Brief:
The copy should hold exactly the lines below from the one that contains "[31:14.36-31:15.26]" through the one that contains "[31:14.36-31:24.06]" and nothing else, so no pictures.

Extracted records:
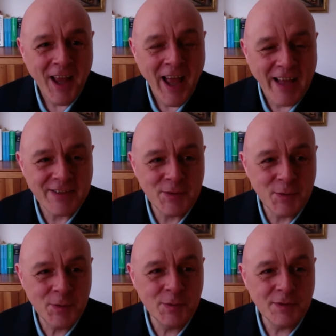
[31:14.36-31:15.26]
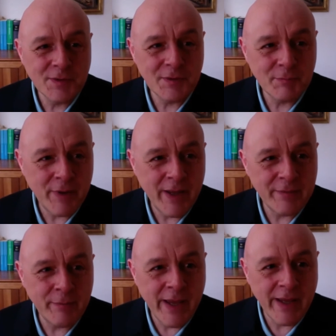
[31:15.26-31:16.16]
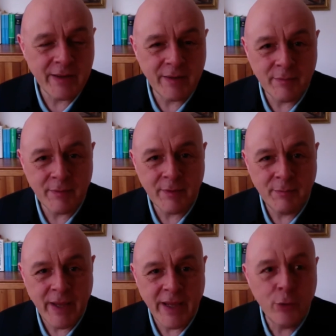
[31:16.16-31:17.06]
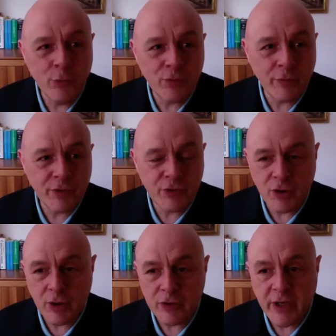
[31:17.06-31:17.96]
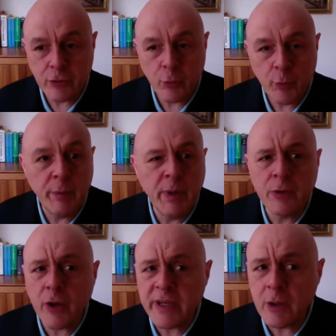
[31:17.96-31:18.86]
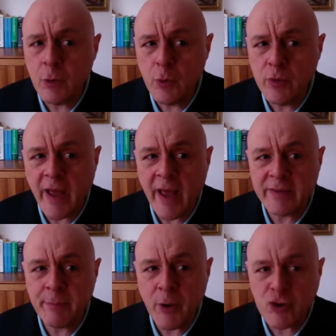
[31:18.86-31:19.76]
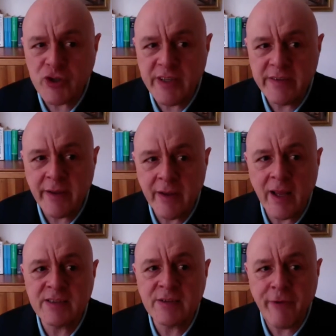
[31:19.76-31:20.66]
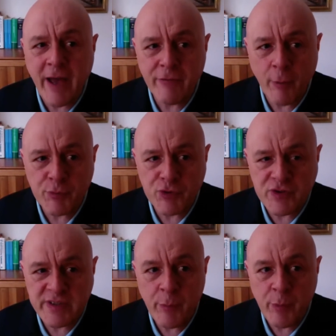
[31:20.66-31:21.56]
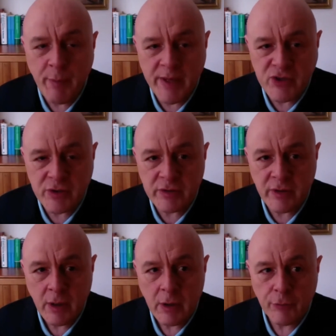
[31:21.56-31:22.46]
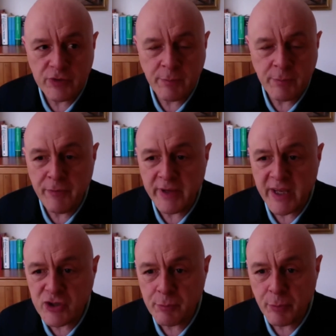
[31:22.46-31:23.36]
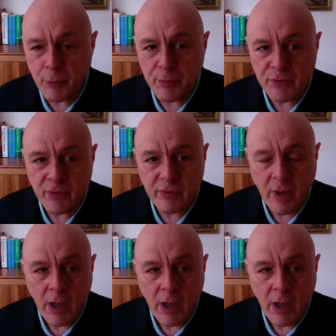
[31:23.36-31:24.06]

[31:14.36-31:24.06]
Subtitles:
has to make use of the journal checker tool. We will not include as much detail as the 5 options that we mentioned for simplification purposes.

* * *

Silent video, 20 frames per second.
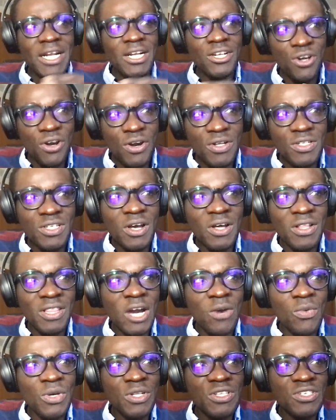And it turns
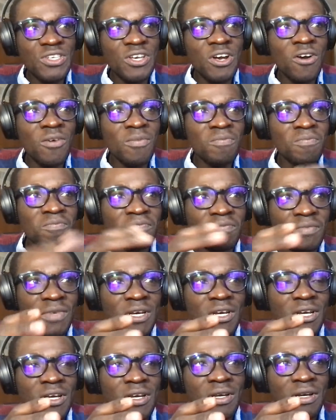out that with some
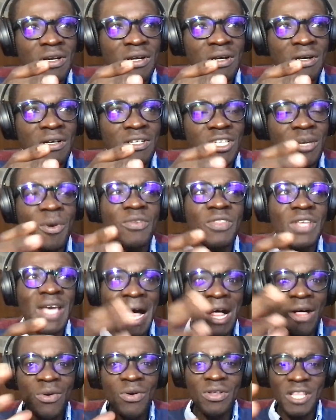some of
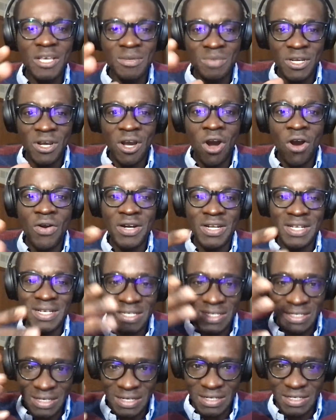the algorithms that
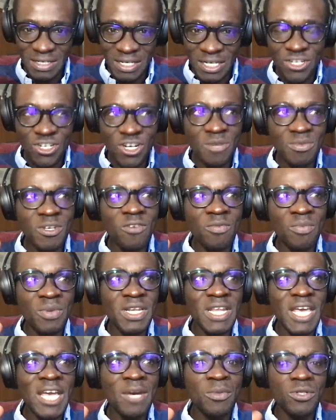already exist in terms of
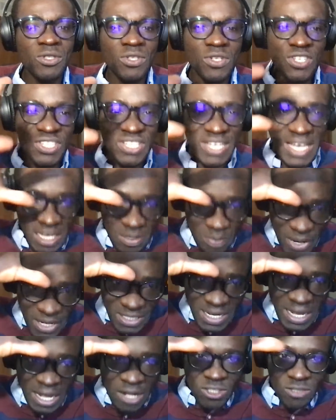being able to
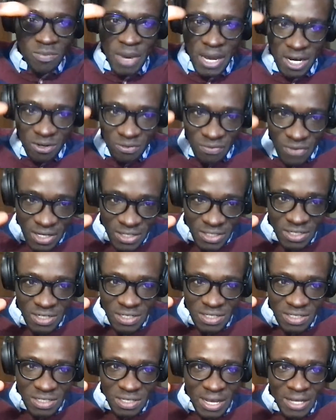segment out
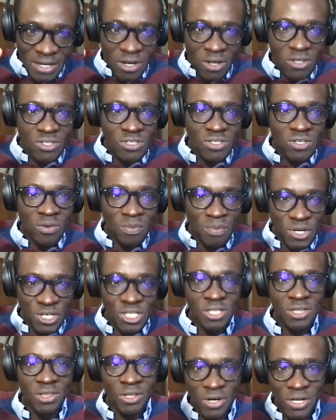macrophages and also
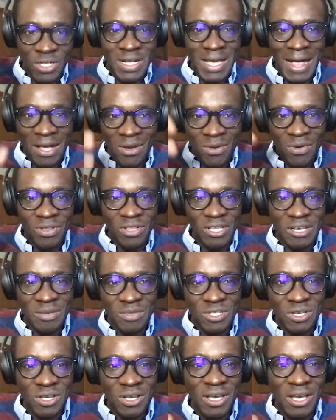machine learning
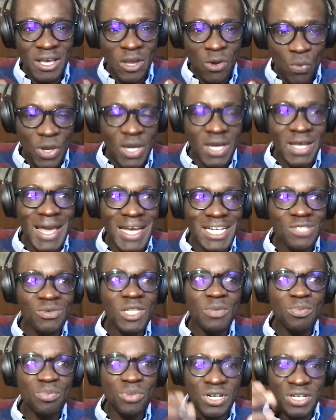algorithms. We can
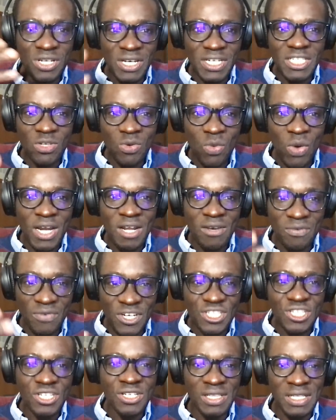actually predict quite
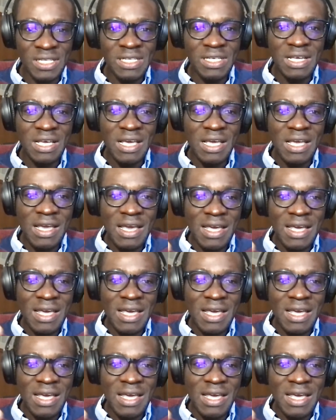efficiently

Exercise result:
[31:14.36-31:15.26]
[31:15.26-31:16.16]
[31:16.16-31:17.06]
[31:17.06-31:17.96]
[31:17.96-31:18.86]
[31:18.86-31:19.76]
[31:19.76-31:20.66]
[31:20.66-31:21.56]
[31:21.56-31:22.46]
[31:22.46-31:23.36]
[31:23.36-31:24.06]

[31:14.36-31:24.06]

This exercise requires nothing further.